As Emily Litella would say,  "Oh, Epidemic.....Nevermind."

Tuesday, November 29, 2011

Escape Through Obesity

After reading about a technology that can determine whether a picture has been photoshopped, illustrated by actual photographs of fashion models, first with rolls of stomach fat then without, I turned to the NY Times Obituaries to read:

Lana Peters, Daughter of Stalin for Whom Obesity Was Escape, Dies at 85.

Wait, what?



The misread word in this case was Obscurity.  Of course. She escaped by becoming an unknown.  But can't people escape life by eating to the point of obesity?  Maybe, but they are more likely to escape FROM obesity.  And, anyway, Lana Peters appeared to be a fit woman throughout her obscure life.


I'd love to hear from readers about your own bouts with Mislexia.  Just leave a comment and I'll be sure to include it on a future blog.

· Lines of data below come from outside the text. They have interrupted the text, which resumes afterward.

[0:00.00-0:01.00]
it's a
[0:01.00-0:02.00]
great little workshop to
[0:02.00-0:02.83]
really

Saturday, November 26, 2011

A Greek from Athens and a Pontiff at Pope Marina



Today, it's not so much about mislexia as it is about the coincidences that appear contrived by a B-Movie scriptwriter, but are actually true.  Take today's New York Times cover story about trends in treating schizophrenia, Finding Purpose After Living With Delusion.  The piece is datelined "Athens, GA" and focuses on Milt Greek - a schizophrenic capably living with the illness.  A guy named Greek from Athens?  For real?  Apparently so.  

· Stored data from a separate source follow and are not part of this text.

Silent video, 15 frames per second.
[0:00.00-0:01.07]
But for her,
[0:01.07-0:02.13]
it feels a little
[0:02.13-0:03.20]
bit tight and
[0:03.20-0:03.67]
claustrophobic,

Reminds me of the time I wrote a feature about New Bedford, MA for Offshore Magazine.  I had interviewed Captain Jeff Pontiff of Whaling City Launch Service that operated out of Pope Island Marina.  My editor emailed me shortly after I filed the story.  "Is this a joke?" he wrote.  "Pontiff at Pope Marina?"  As a non-Christian, I never even made the connection, but had to laugh when I read my editor's comment.  

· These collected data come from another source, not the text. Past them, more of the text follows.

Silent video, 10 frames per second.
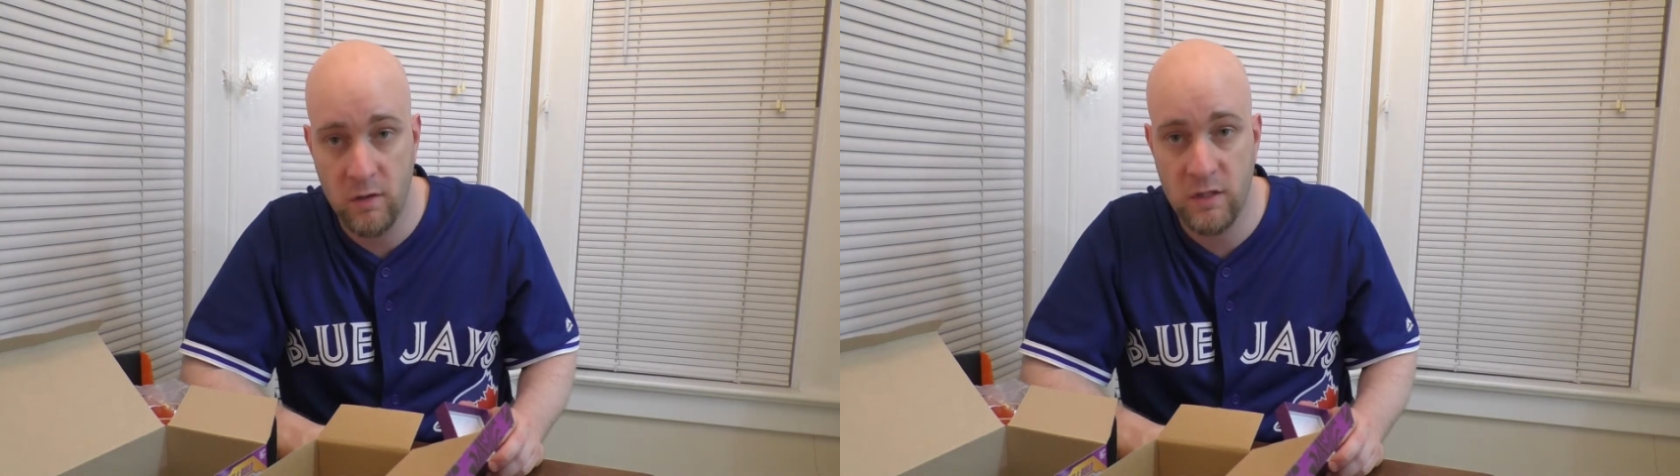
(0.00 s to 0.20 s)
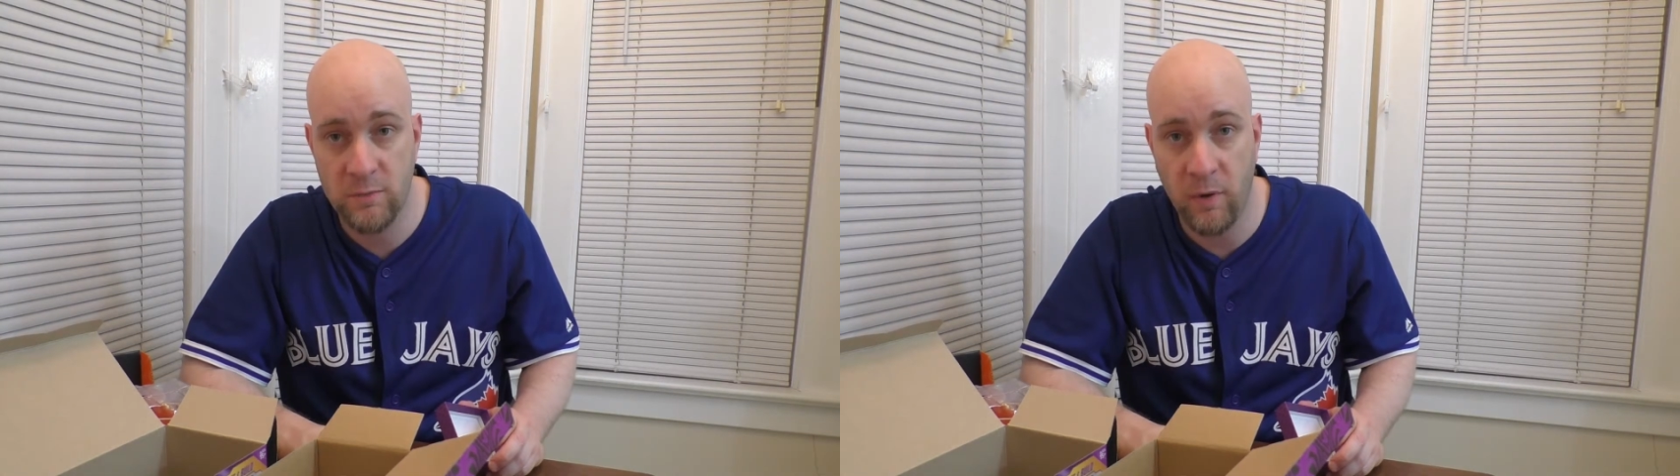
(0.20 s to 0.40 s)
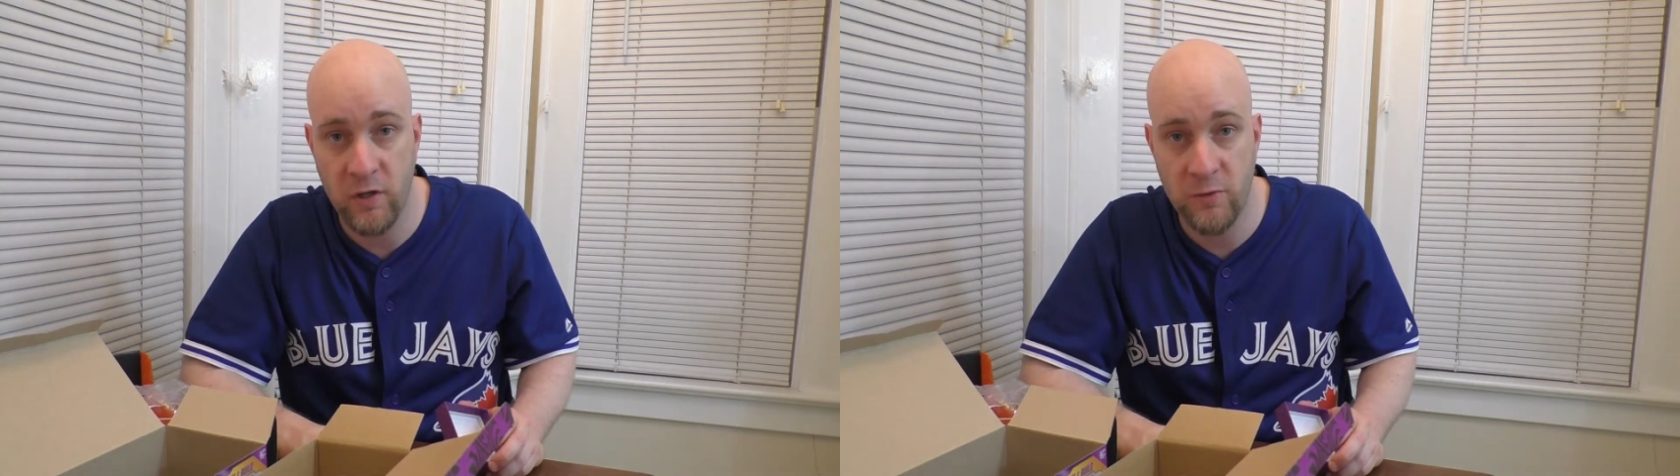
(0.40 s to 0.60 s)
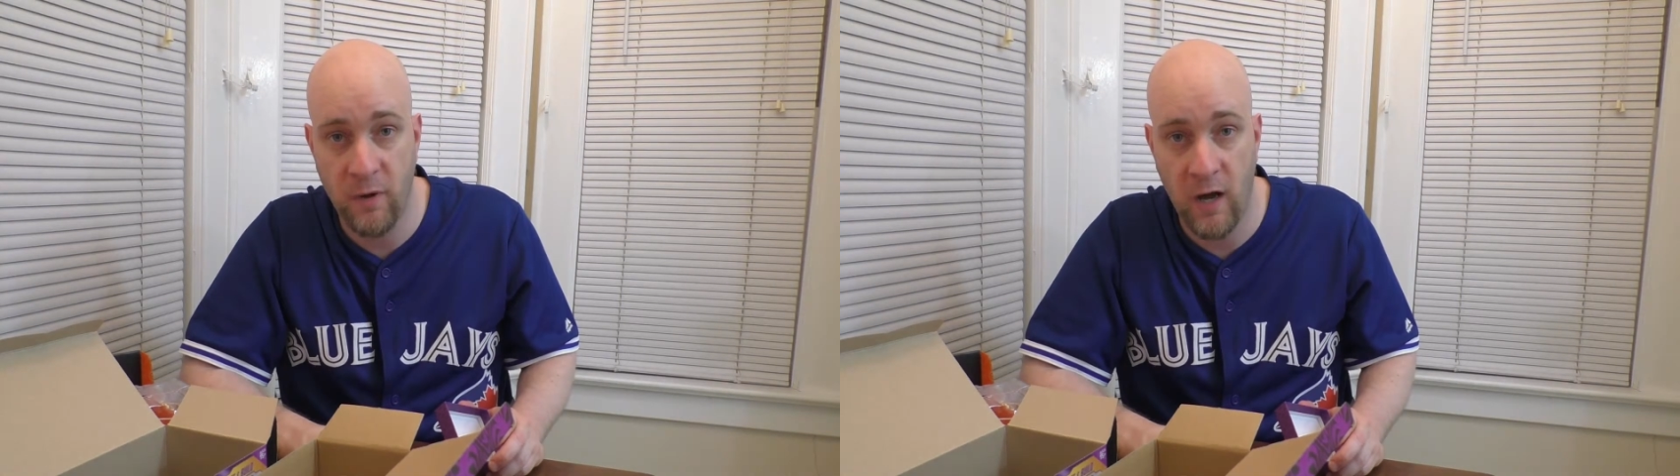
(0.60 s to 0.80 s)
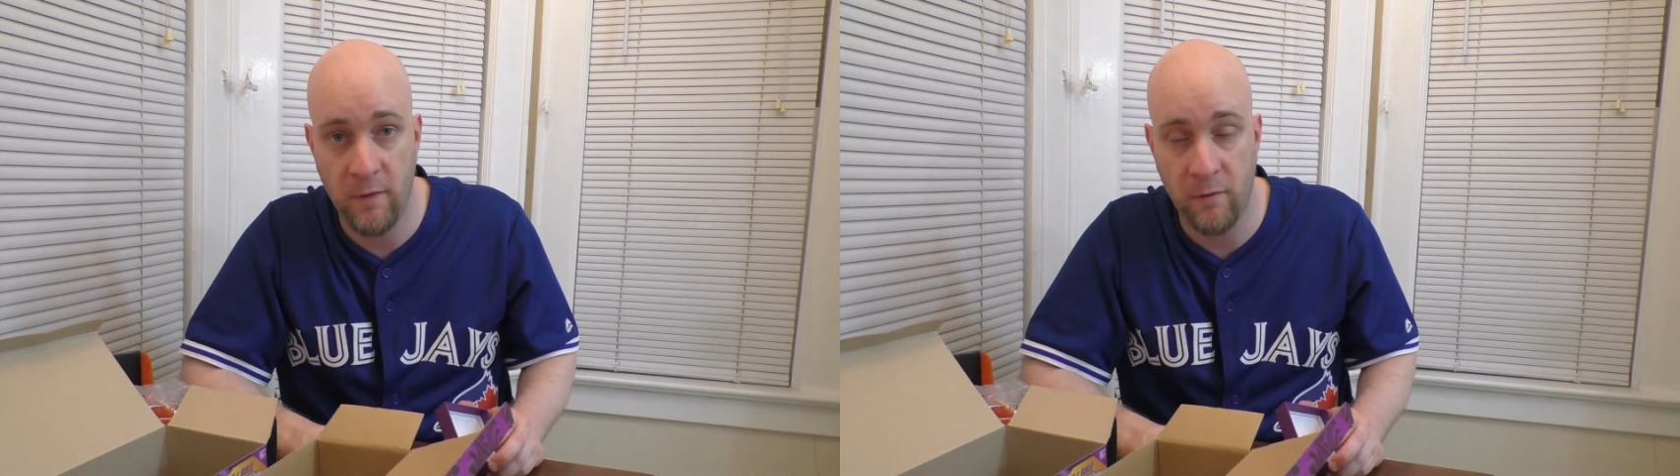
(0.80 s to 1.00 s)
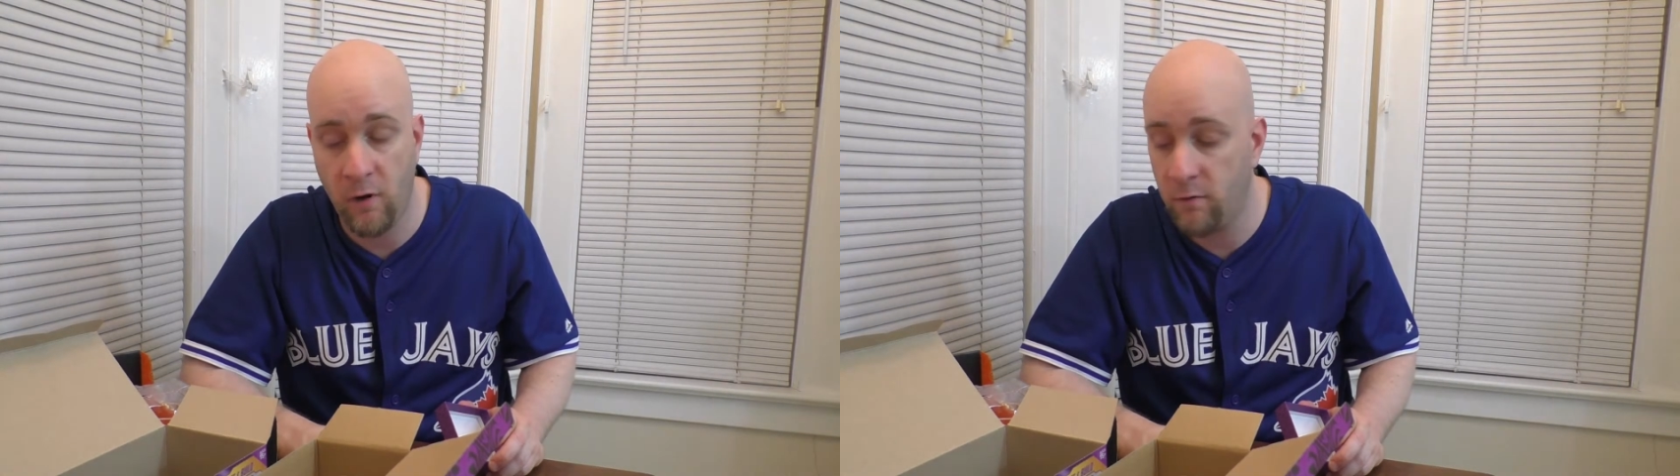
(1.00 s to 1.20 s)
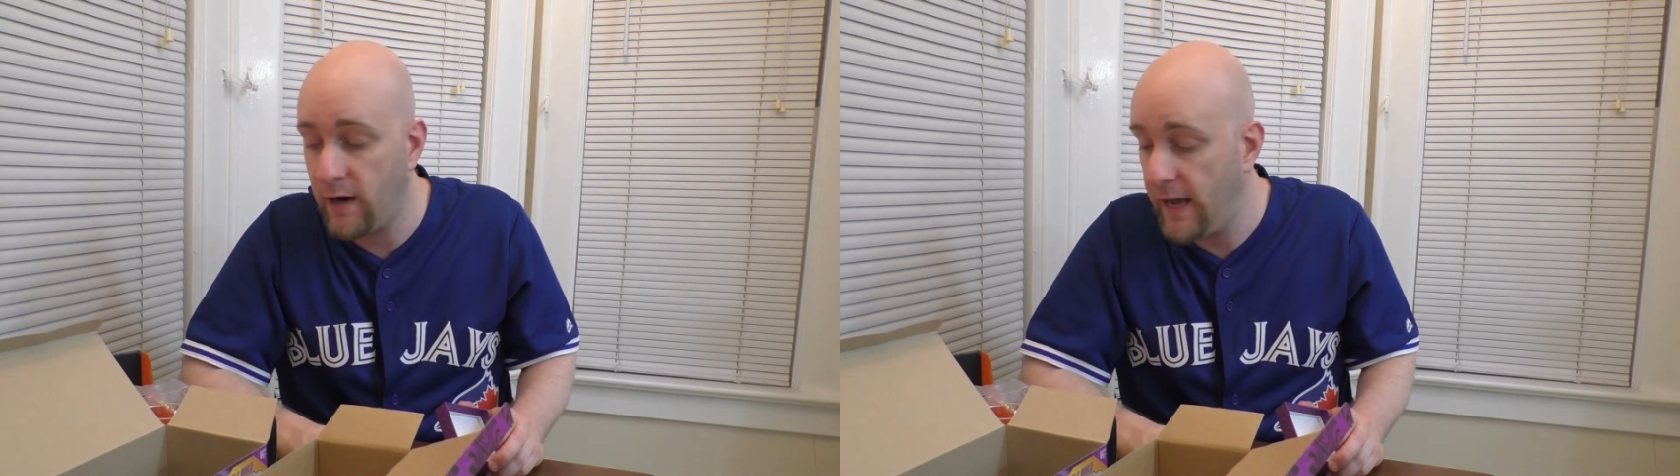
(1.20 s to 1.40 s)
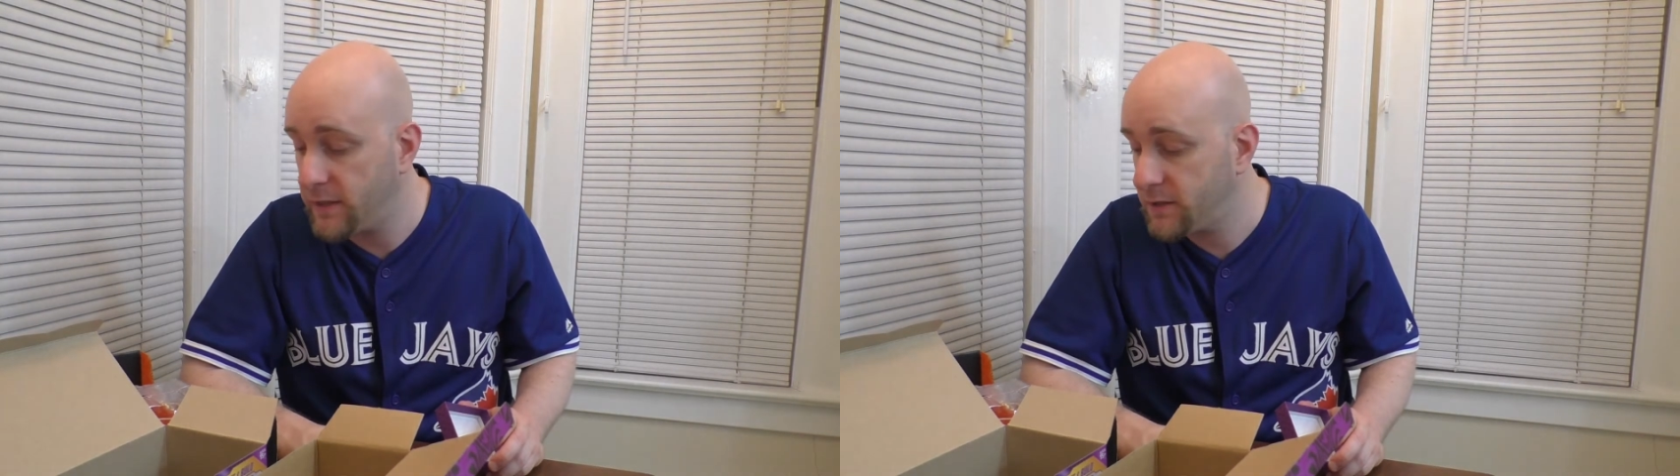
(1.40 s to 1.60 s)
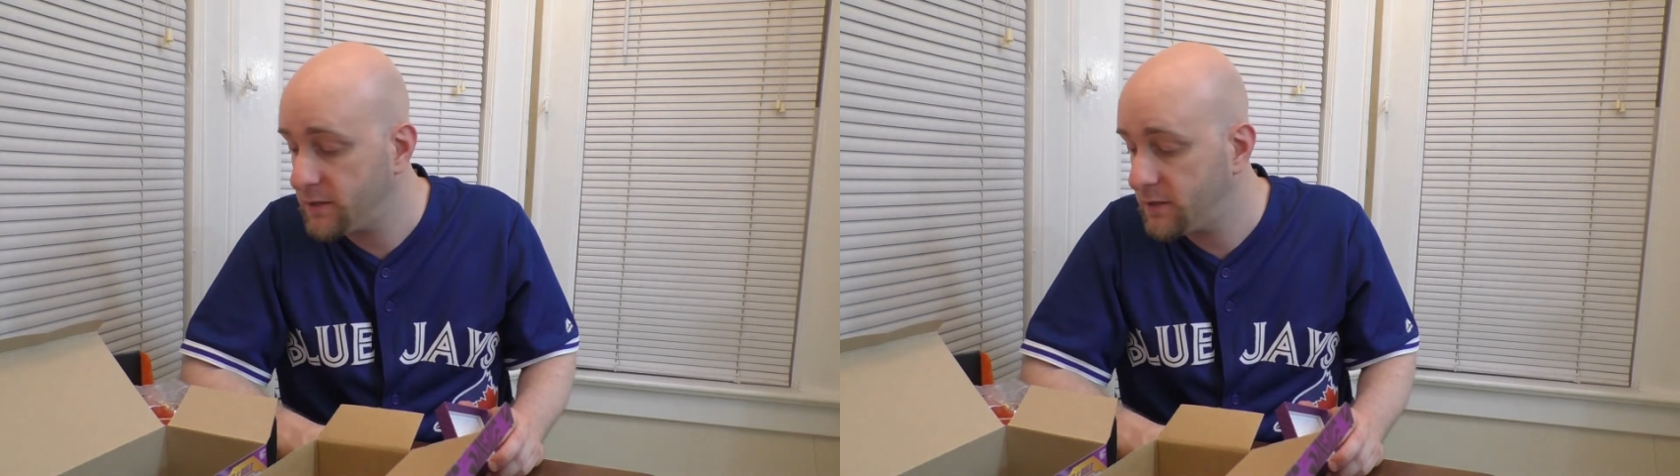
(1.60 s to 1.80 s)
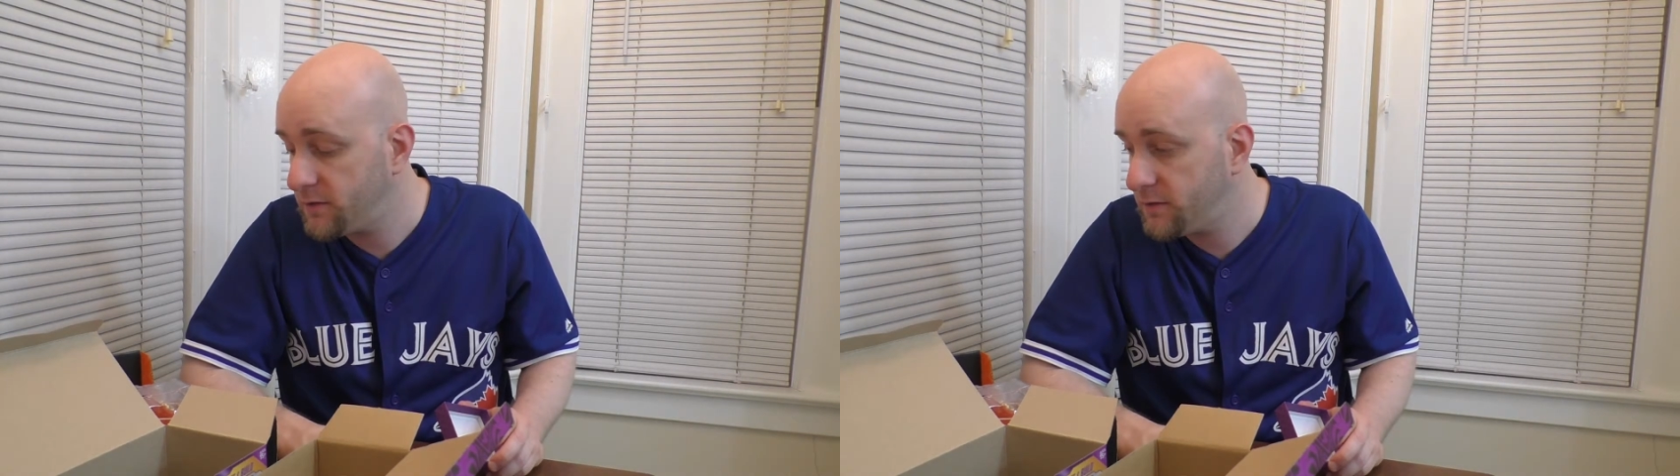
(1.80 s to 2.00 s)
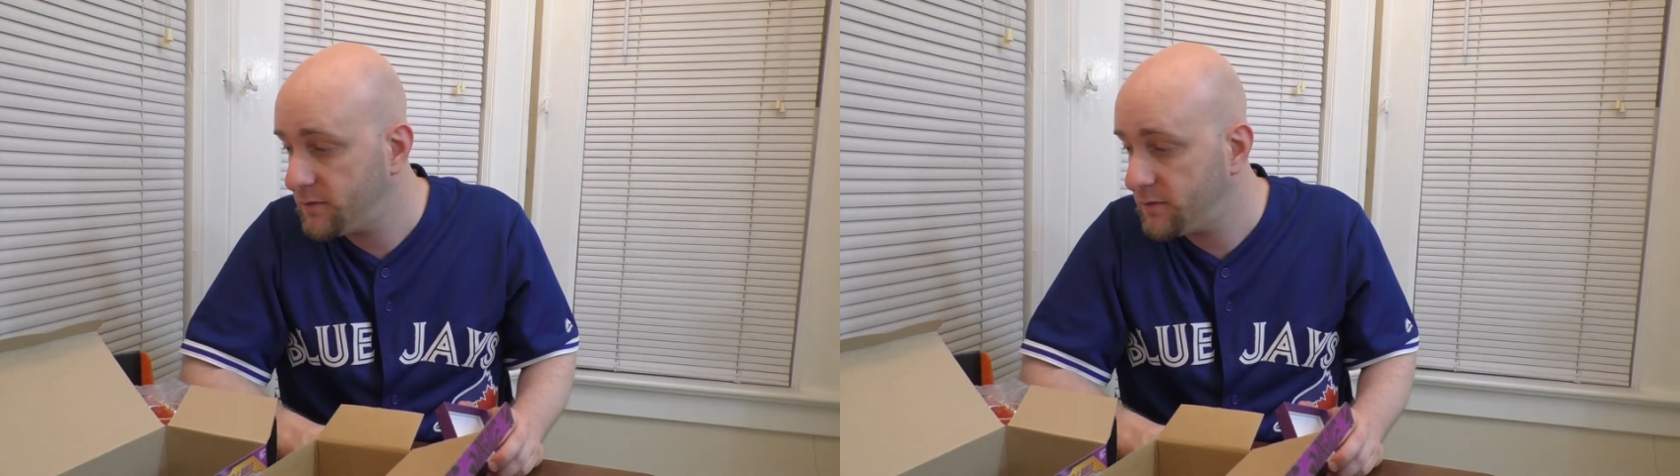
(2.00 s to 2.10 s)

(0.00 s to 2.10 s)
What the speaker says: SpongeBob, and Rugrats.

"Yep, true," I replied.  "Sometimes truth is weirder than fiction."



Sunday, November 20, 2011

Orgasm Experiments

This morning, after finishing the New York Times Magazine cover story, about a Sex Ed teacher who encourages his students to have good sex, I picked up the New Yorker Magazine Food Issue and was deep into a piece called "Sacred Grounds" by Kelefa Sanneh - an exploration of the high-end gourmet coffee market.


Midway, I read; "At boutique cafes, customers liked the idea of paying a premium for a premium cup, especially if the cup came with a story about a plucky farmer's daughter and her orgasm experiments."

Orgasm experiments?? With coffee beans??  Hold the phone!  Of course, the written word was organic.  But might there be plucky a farmer's daughter out there doing orgasm experiments?  I'll have to ask my email-buddy, Mary Roach, whose own investigations into orgasm experiments led to her wonderfully funny book, BONK.